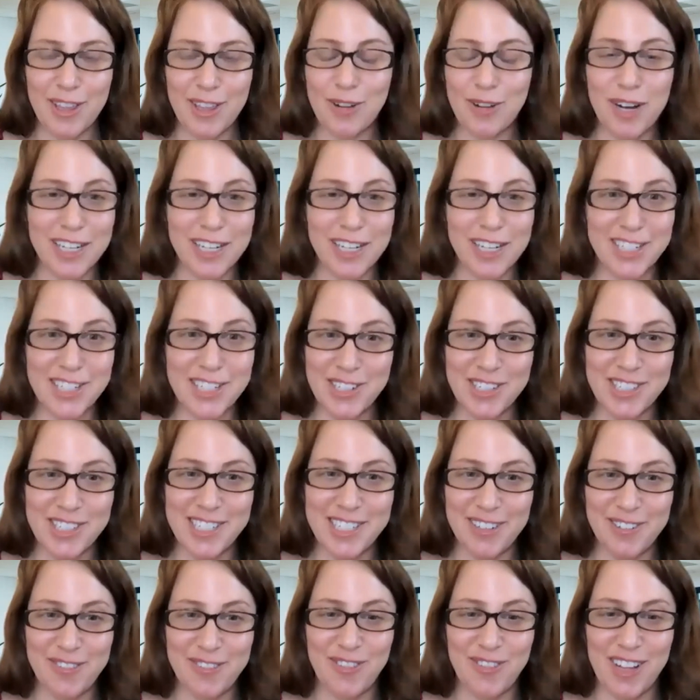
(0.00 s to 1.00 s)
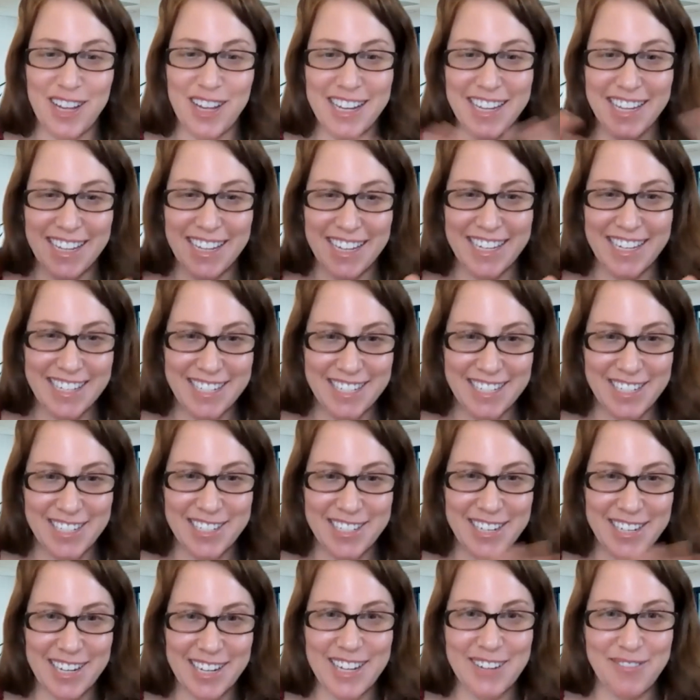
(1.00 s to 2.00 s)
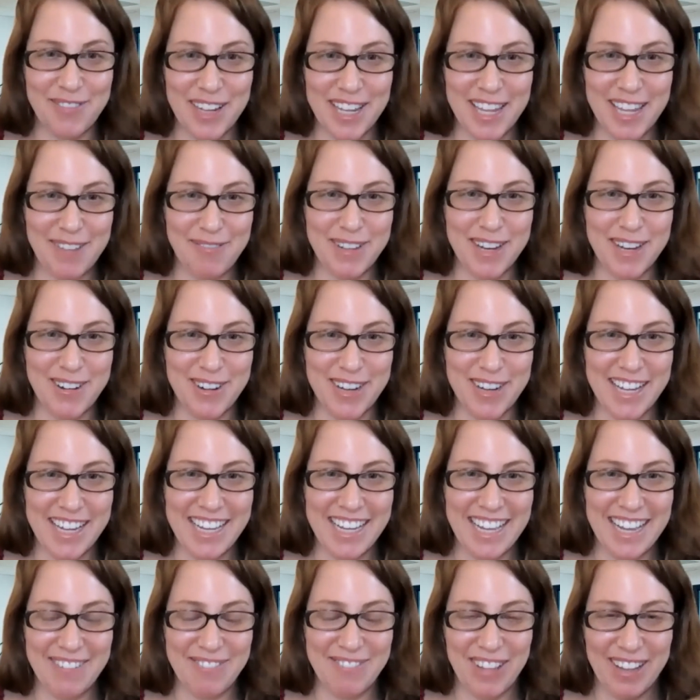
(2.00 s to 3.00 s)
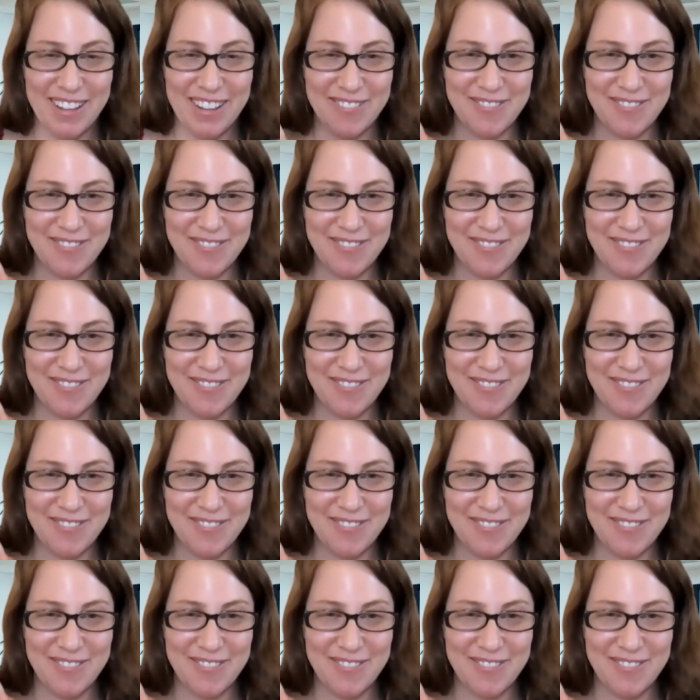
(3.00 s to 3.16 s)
questions are still flooding in. Can we keep going? I'm like,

★ ★ ★ ★

The lines above should be transcribed exactly, with every image removed.

• **Result for this task**
(0.00 s to 1.00 s)
(1.00 s to 2.00 s)
(2.00 s to 3.00 s)
(3.00 s to 3.16 s)
questions are still flooding in. Can we keep going? I'm like,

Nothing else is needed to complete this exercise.